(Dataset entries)
↓↓↓

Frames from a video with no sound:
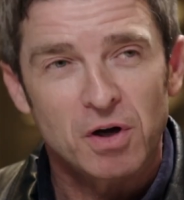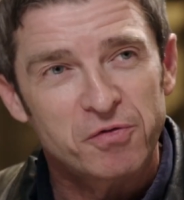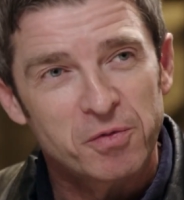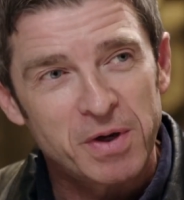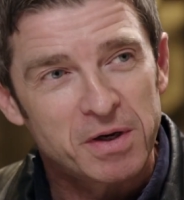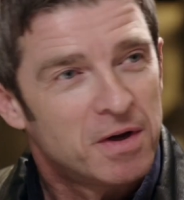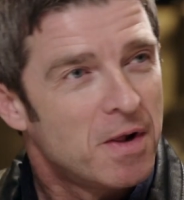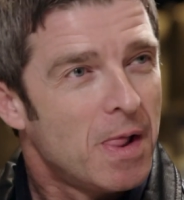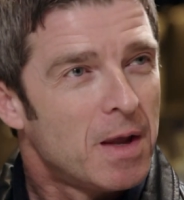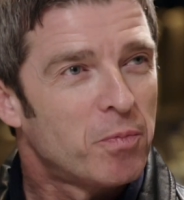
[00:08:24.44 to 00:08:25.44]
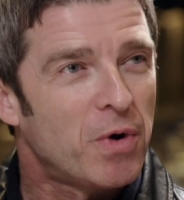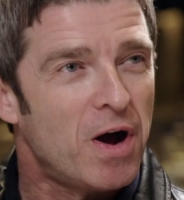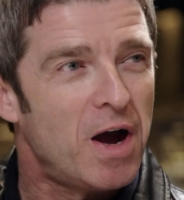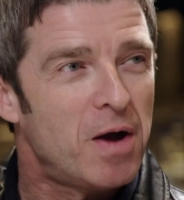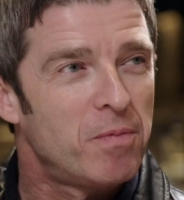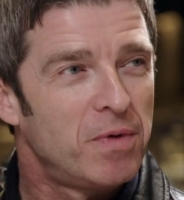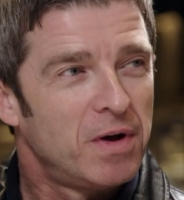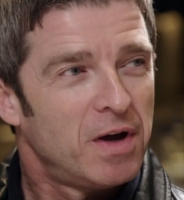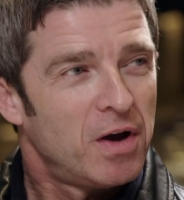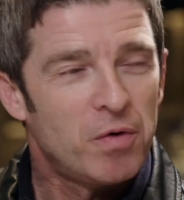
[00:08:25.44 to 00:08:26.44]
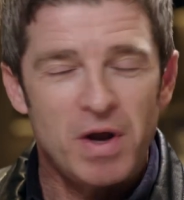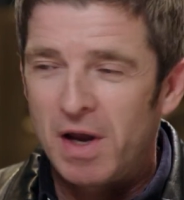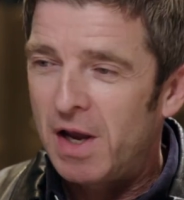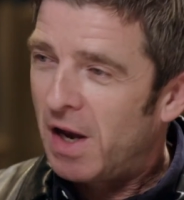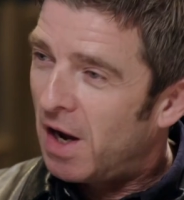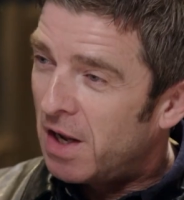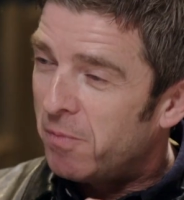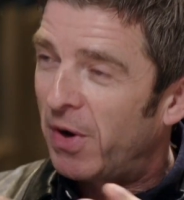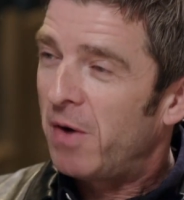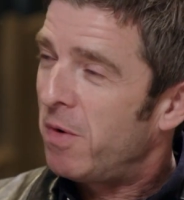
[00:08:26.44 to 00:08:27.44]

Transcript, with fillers: God, forbid. But um, it, and it, but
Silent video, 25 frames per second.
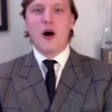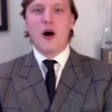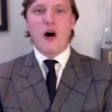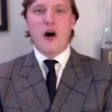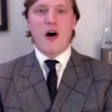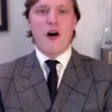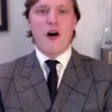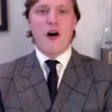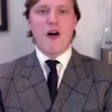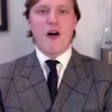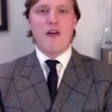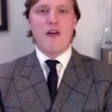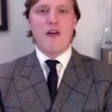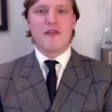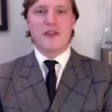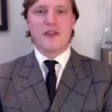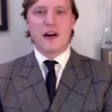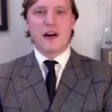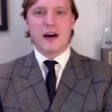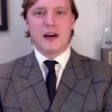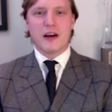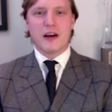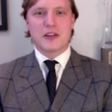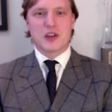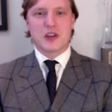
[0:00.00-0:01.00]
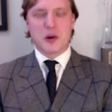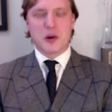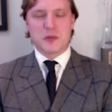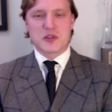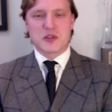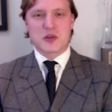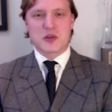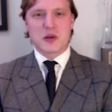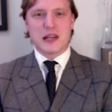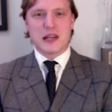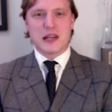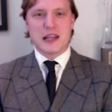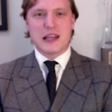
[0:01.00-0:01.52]
of Thom
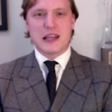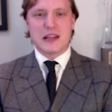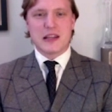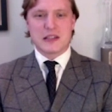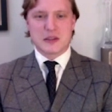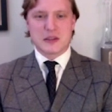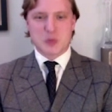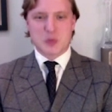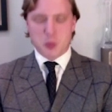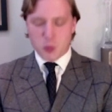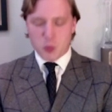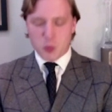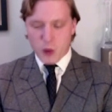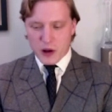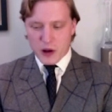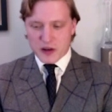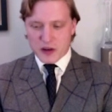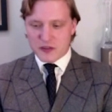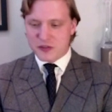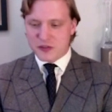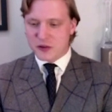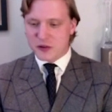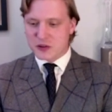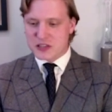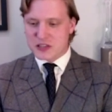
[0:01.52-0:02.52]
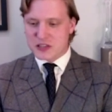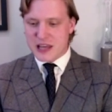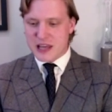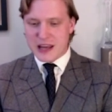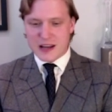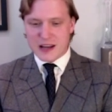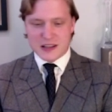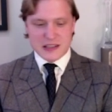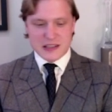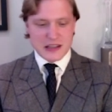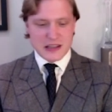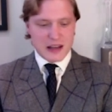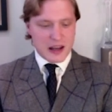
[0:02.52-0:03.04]
Sweeney, wonderful
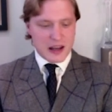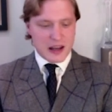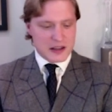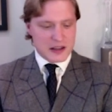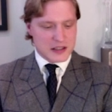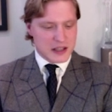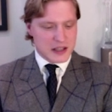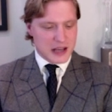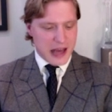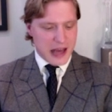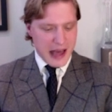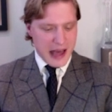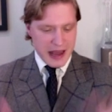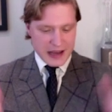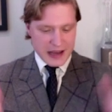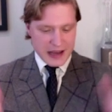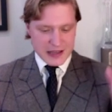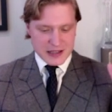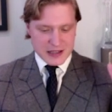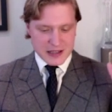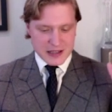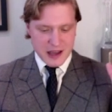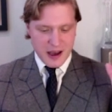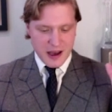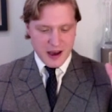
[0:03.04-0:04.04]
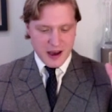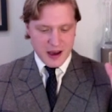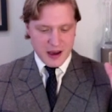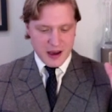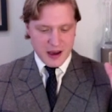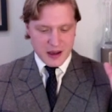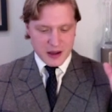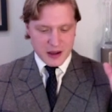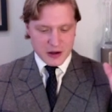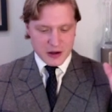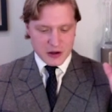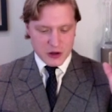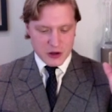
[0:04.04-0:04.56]
tailors in London.
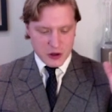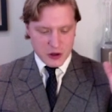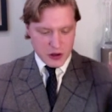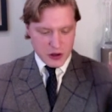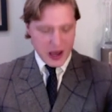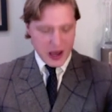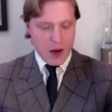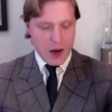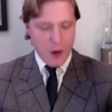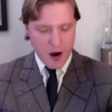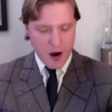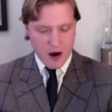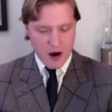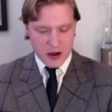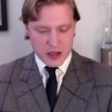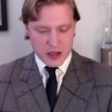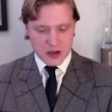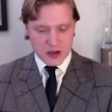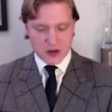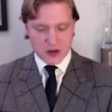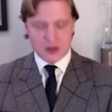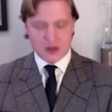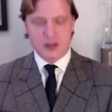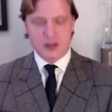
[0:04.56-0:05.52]
And Luke, how are you?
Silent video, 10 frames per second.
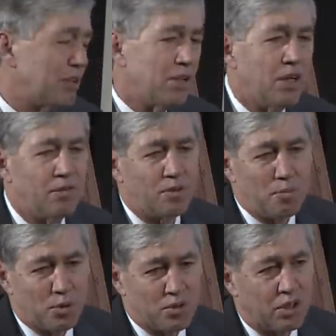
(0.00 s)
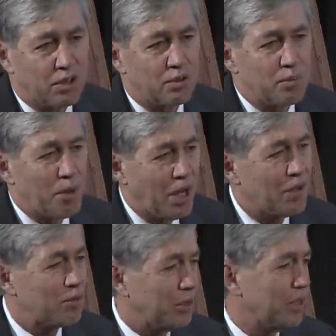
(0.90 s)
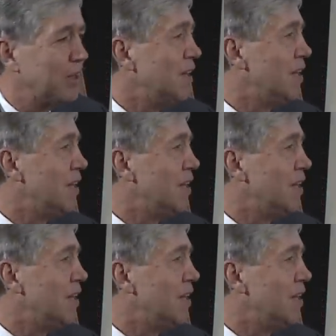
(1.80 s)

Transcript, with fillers: uh, of a particular pathway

↑↑↑

What the exercise asks:
Exact copy required, pictures excluded: the lines from the one holding "[0:01.00-0:01.52]" through the last line of the data, both ends included.

Solution:
[0:01.00-0:01.52]
of Thom
[0:01.52-0:02.52]
[0:02.52-0:03.04]
Sweeney, wonderful
[0:03.04-0:04.04]
[0:04.04-0:04.56]
tailors in London.
[0:04.56-0:05.52]
And Luke, how are you?
Silent video, 10 frames per second.
(0.00 s)
(0.90 s)
(1.80 s)

Transcript, with fillers: uh, of a particular pathway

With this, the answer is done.